■ Assigned task
Write out every entry below exactly as it appears. Pictures do not belong in the copy.

(Stored data entries)
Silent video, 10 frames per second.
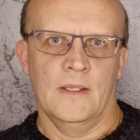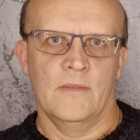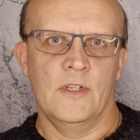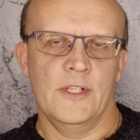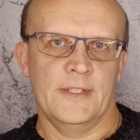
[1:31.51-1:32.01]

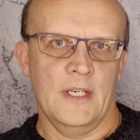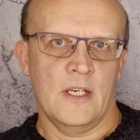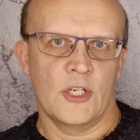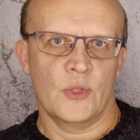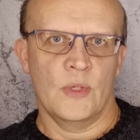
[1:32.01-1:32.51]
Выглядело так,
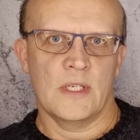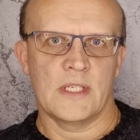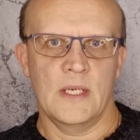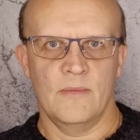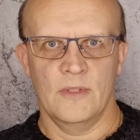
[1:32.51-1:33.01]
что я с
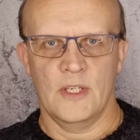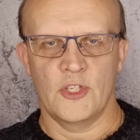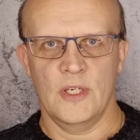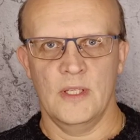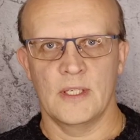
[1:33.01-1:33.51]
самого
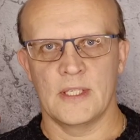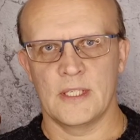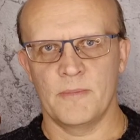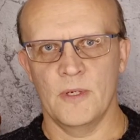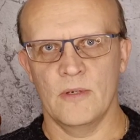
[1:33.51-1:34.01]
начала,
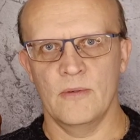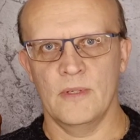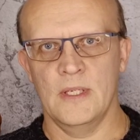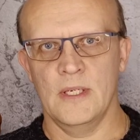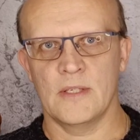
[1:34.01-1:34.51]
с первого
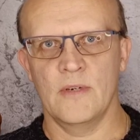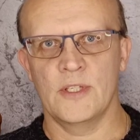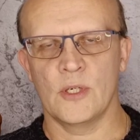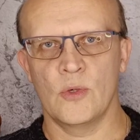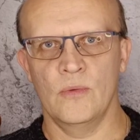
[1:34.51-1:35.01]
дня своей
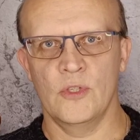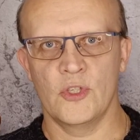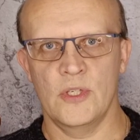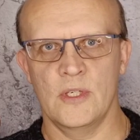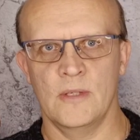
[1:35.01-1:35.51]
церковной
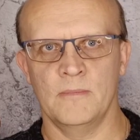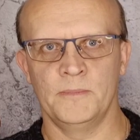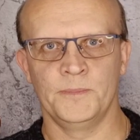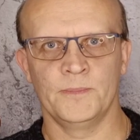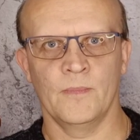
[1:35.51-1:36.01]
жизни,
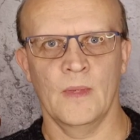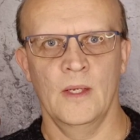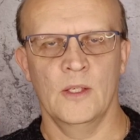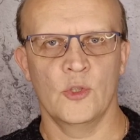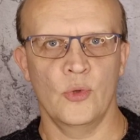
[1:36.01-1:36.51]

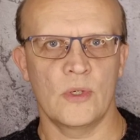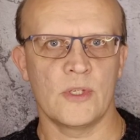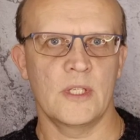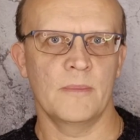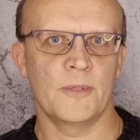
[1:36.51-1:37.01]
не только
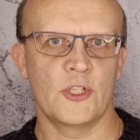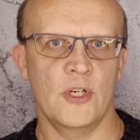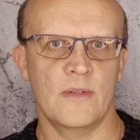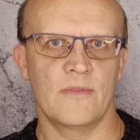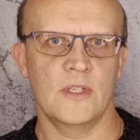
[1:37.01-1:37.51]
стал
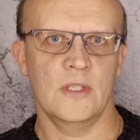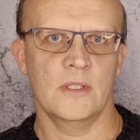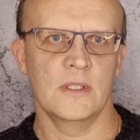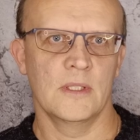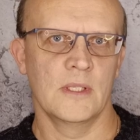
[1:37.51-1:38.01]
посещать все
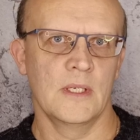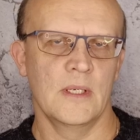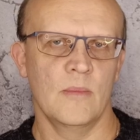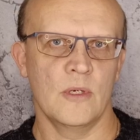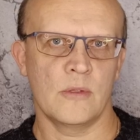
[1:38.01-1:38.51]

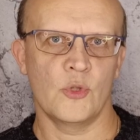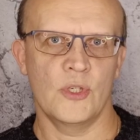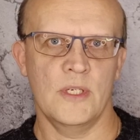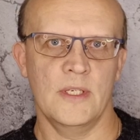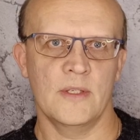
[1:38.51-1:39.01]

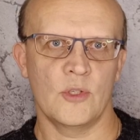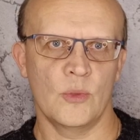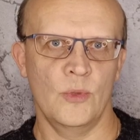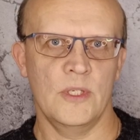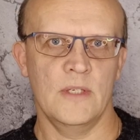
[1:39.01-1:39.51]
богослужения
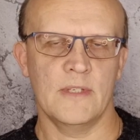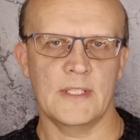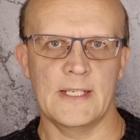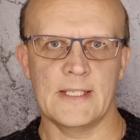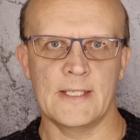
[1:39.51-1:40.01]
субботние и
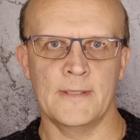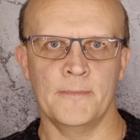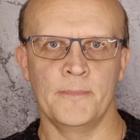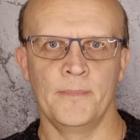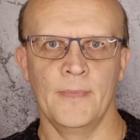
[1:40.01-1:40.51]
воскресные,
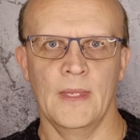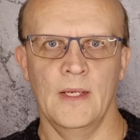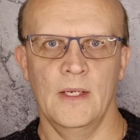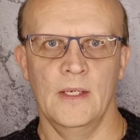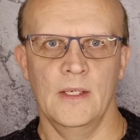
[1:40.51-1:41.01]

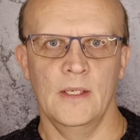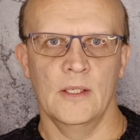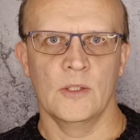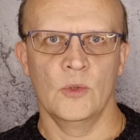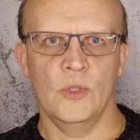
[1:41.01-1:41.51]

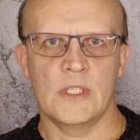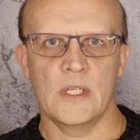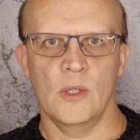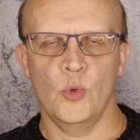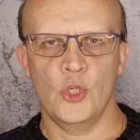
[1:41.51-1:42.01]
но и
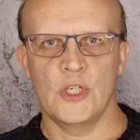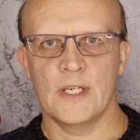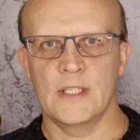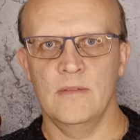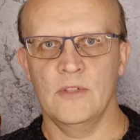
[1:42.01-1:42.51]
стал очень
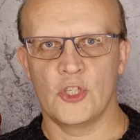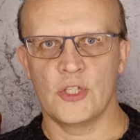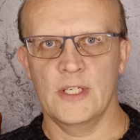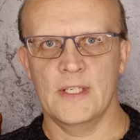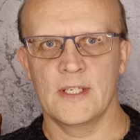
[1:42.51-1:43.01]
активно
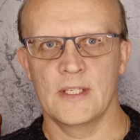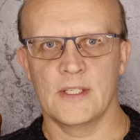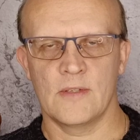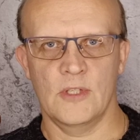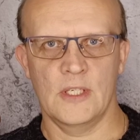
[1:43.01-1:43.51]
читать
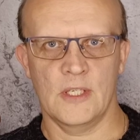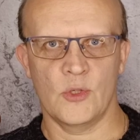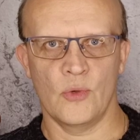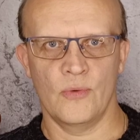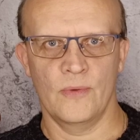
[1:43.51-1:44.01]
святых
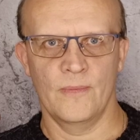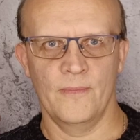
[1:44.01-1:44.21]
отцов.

■ Task answer
Silent video, 10 frames per second.
[1:31.51-1:32.01]

[1:32.01-1:32.51]
Выглядело так,
[1:32.51-1:33.01]
что я с
[1:33.01-1:33.51]
самого
[1:33.51-1:34.01]
начала,
[1:34.01-1:34.51]
с первого
[1:34.51-1:35.01]
дня своей
[1:35.01-1:35.51]
церковной
[1:35.51-1:36.01]
жизни,
[1:36.01-1:36.51]

[1:36.51-1:37.01]
не только
[1:37.01-1:37.51]
стал
[1:37.51-1:38.01]
посещать все
[1:38.01-1:38.51]

[1:38.51-1:39.01]

[1:39.01-1:39.51]
богослужения
[1:39.51-1:40.01]
субботние и
[1:40.01-1:40.51]
воскресные,
[1:40.51-1:41.01]

[1:41.01-1:41.51]

[1:41.51-1:42.01]
но и
[1:42.01-1:42.51]
стал очень
[1:42.51-1:43.01]
активно
[1:43.01-1:43.51]
читать
[1:43.51-1:44.01]
святых
[1:44.01-1:44.21]
отцов.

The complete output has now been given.